- WORK TASK
Return all of the data below verbatim and exclude every picture.

-- GIVEN ENTRIES follows --

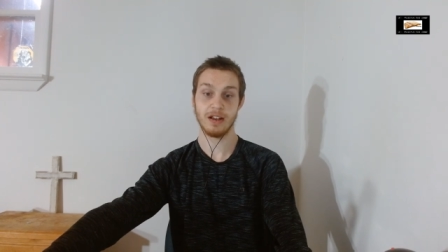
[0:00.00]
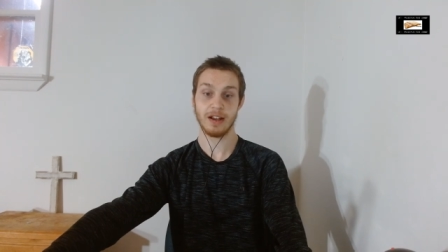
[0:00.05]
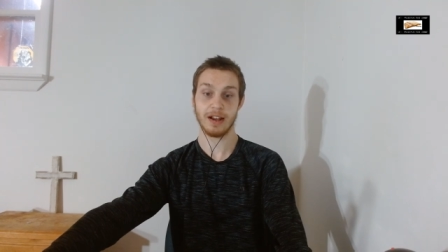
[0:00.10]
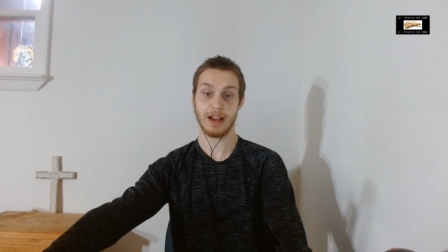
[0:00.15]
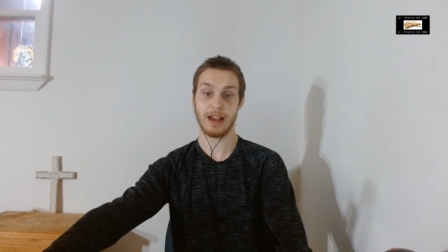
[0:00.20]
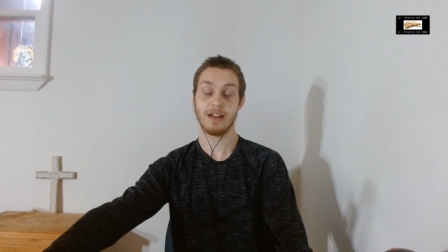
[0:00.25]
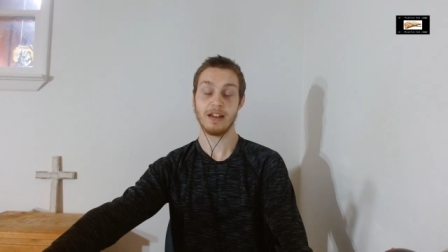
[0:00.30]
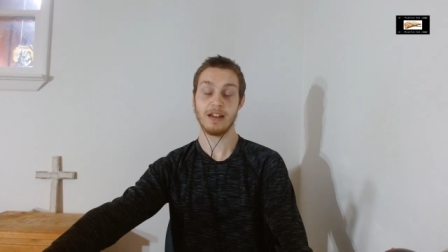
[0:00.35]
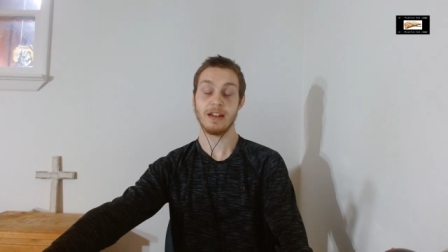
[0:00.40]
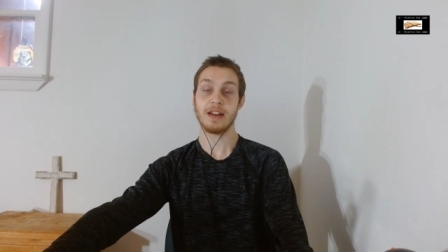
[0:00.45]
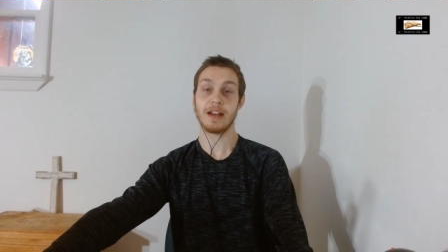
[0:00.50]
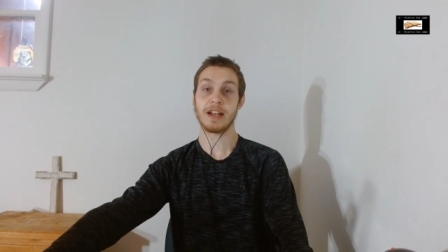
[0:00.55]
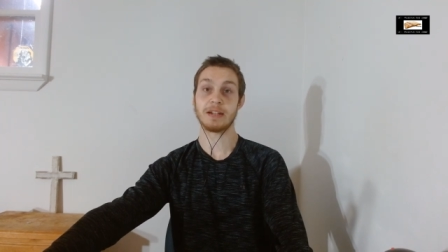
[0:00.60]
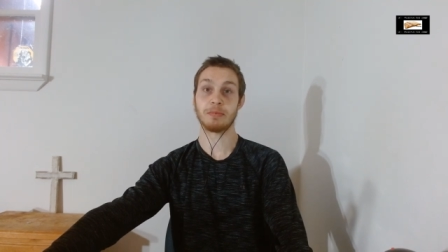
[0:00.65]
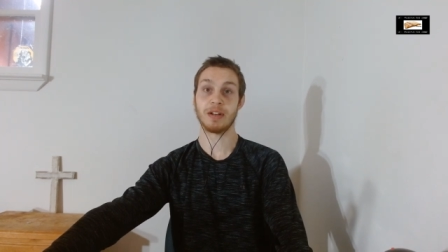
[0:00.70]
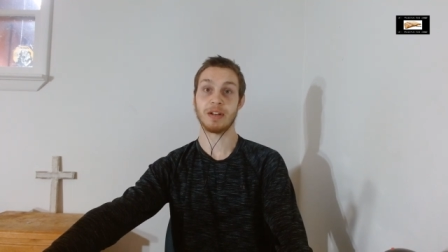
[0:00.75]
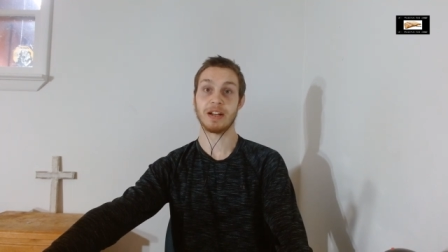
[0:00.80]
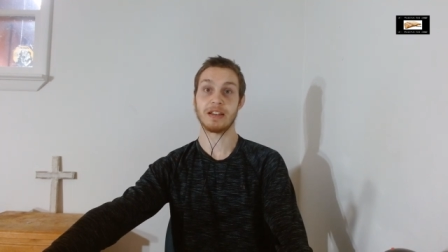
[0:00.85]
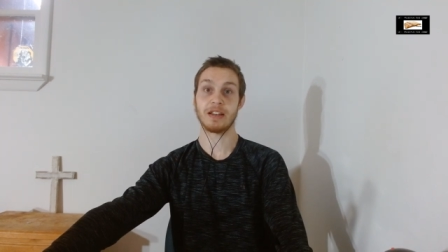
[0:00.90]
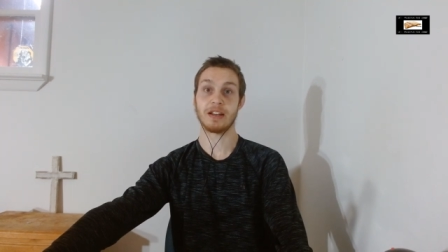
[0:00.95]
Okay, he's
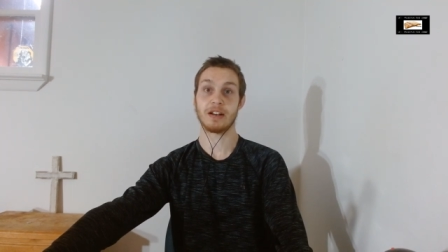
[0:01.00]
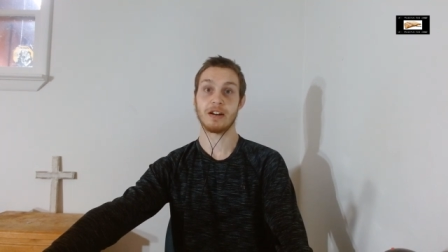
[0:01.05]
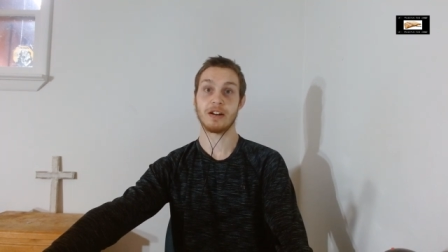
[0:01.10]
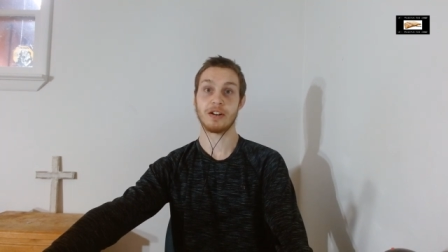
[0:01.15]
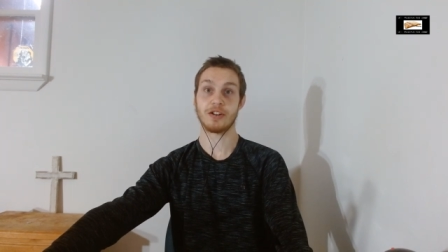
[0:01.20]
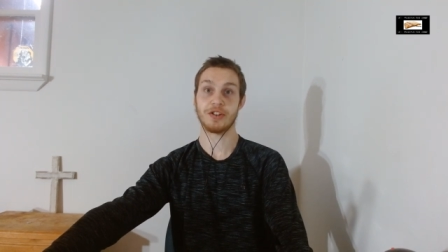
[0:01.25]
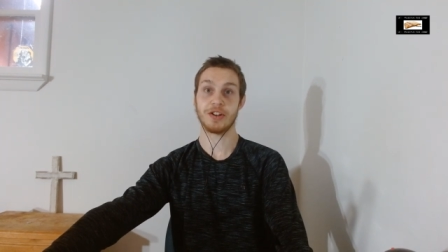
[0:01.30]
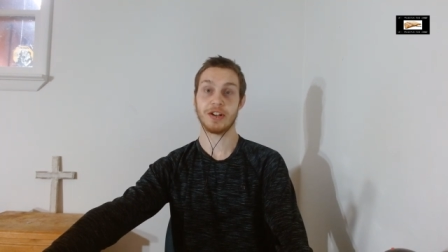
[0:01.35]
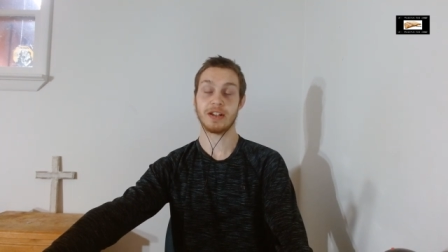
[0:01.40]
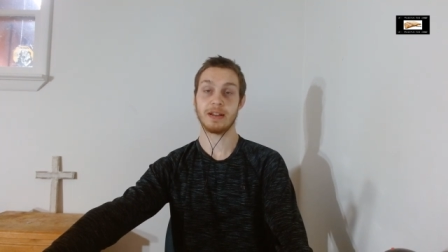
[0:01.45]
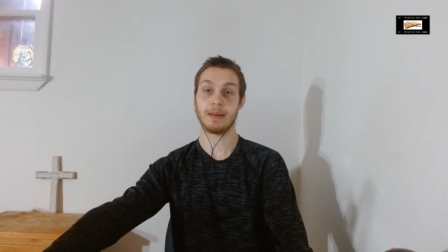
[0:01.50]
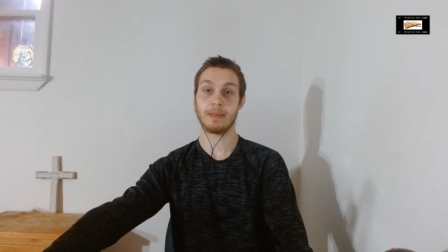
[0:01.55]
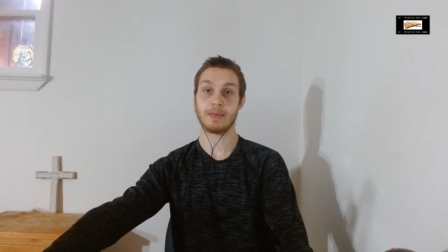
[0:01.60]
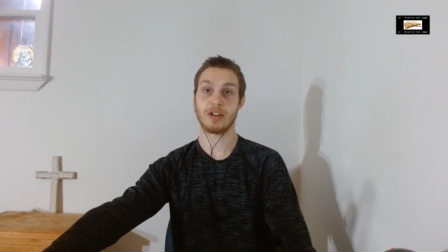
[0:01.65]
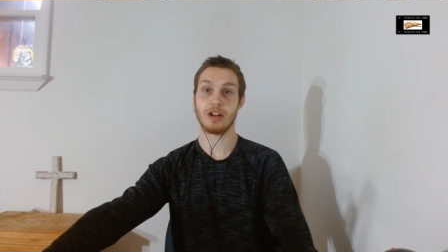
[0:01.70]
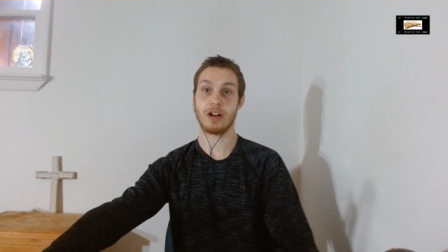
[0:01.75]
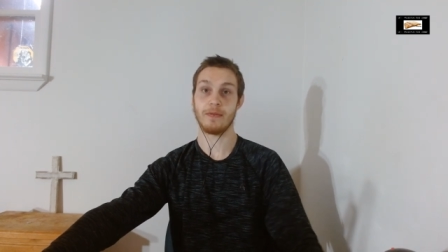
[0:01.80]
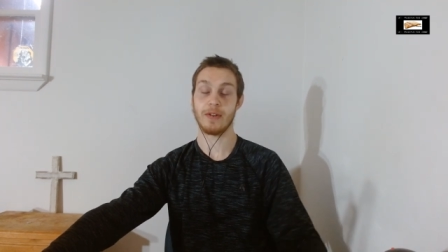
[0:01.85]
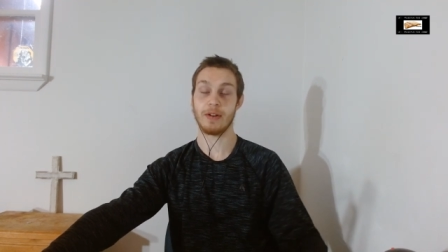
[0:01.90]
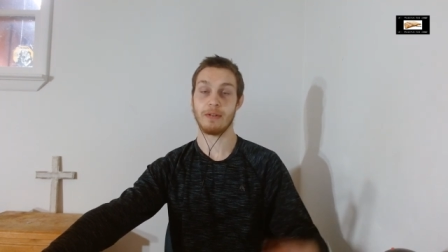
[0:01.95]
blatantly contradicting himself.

-- GIVEN ENTRIES concluded --

- ANSWER
[0:00.00]
[0:00.05]
[0:00.10]
[0:00.15]
[0:00.20]
[0:00.25]
[0:00.30]
[0:00.35]
[0:00.40]
[0:00.45]
[0:00.50]
[0:00.55]
[0:00.60]
[0:00.65]
[0:00.70]
[0:00.75]
[0:00.80]
[0:00.85]
[0:00.90]
[0:00.95]
Okay, he's
[0:01.00]
[0:01.05]
[0:01.10]
[0:01.15]
[0:01.20]
[0:01.25]
[0:01.30]
[0:01.35]
[0:01.40]
[0:01.45]
[0:01.50]
[0:01.55]
[0:01.60]
[0:01.65]
[0:01.70]
[0:01.75]
[0:01.80]
[0:01.85]
[0:01.90]
[0:01.95]
blatantly contradicting himself.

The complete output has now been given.